*EXERCISE INPUT*.
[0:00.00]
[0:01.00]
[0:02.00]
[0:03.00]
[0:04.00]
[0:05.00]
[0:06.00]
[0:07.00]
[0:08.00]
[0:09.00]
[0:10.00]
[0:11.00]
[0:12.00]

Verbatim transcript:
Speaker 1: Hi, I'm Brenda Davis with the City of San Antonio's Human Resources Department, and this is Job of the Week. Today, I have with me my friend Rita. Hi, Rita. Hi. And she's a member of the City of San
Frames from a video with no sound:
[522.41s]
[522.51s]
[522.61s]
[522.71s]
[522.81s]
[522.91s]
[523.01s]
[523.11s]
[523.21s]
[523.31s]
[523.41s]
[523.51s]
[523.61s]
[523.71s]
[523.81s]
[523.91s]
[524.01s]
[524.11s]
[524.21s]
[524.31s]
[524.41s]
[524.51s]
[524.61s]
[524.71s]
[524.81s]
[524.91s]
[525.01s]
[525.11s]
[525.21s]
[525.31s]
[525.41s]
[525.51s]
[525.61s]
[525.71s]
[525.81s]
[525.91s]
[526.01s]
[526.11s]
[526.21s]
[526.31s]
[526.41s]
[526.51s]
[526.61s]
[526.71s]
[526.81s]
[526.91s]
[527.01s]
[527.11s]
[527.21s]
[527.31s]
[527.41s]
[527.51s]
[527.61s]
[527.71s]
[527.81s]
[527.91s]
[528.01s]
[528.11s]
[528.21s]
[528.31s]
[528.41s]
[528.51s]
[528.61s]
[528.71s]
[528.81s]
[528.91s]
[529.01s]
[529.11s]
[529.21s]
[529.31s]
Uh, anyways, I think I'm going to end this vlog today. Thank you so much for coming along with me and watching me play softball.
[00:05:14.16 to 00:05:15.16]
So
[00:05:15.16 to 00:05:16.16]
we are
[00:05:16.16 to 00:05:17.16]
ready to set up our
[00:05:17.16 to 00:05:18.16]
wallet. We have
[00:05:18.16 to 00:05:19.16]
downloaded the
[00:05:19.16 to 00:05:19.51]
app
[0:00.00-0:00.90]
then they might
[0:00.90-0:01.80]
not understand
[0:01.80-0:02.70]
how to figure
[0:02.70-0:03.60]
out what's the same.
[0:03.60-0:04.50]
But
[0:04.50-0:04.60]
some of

*ABOUT THIS TASK*. Restate all of the entries above precisely.

*COMPLETED TASK*.
[0:00.00]
[0:01.00]
[0:02.00]
[0:03.00]
[0:04.00]
[0:05.00]
[0:06.00]
[0:07.00]
[0:08.00]
[0:09.00]
[0:10.00]
[0:11.00]
[0:12.00]

Verbatim transcript:
Speaker 1: Hi, I'm Brenda Davis with the City of San Antonio's Human Resources Department, and this is Job of the Week. Today, I have with me my friend Rita. Hi, Rita. Hi. And she's a member of the City of San
Frames from a video with no sound:
[522.41s]
[522.51s]
[522.61s]
[522.71s]
[522.81s]
[522.91s]
[523.01s]
[523.11s]
[523.21s]
[523.31s]
[523.41s]
[523.51s]
[523.61s]
[523.71s]
[523.81s]
[523.91s]
[524.01s]
[524.11s]
[524.21s]
[524.31s]
[524.41s]
[524.51s]
[524.61s]
[524.71s]
[524.81s]
[524.91s]
[525.01s]
[525.11s]
[525.21s]
[525.31s]
[525.41s]
[525.51s]
[525.61s]
[525.71s]
[525.81s]
[525.91s]
[526.01s]
[526.11s]
[526.21s]
[526.31s]
[526.41s]
[526.51s]
[526.61s]
[526.71s]
[526.81s]
[526.91s]
[527.01s]
[527.11s]
[527.21s]
[527.31s]
[527.41s]
[527.51s]
[527.61s]
[527.71s]
[527.81s]
[527.91s]
[528.01s]
[528.11s]
[528.21s]
[528.31s]
[528.41s]
[528.51s]
[528.61s]
[528.71s]
[528.81s]
[528.91s]
[529.01s]
[529.11s]
[529.21s]
[529.31s]
Uh, anyways, I think I'm going to end this vlog today. Thank you so much for coming along with me and watching me play softball.
[00:05:14.16 to 00:05:15.16]
So
[00:05:15.16 to 00:05:16.16]
we are
[00:05:16.16 to 00:05:17.16]
ready to set up our
[00:05:17.16 to 00:05:18.16]
wallet. We have
[00:05:18.16 to 00:05:19.16]
downloaded the
[00:05:19.16 to 00:05:19.51]
app
[0:00.00-0:00.90]
then they might
[0:00.90-0:01.80]
not understand
[0:01.80-0:02.70]
how to figure
[0:02.70-0:03.60]
out what's the same.
[0:03.60-0:04.50]
But
[0:04.50-0:04.60]
some of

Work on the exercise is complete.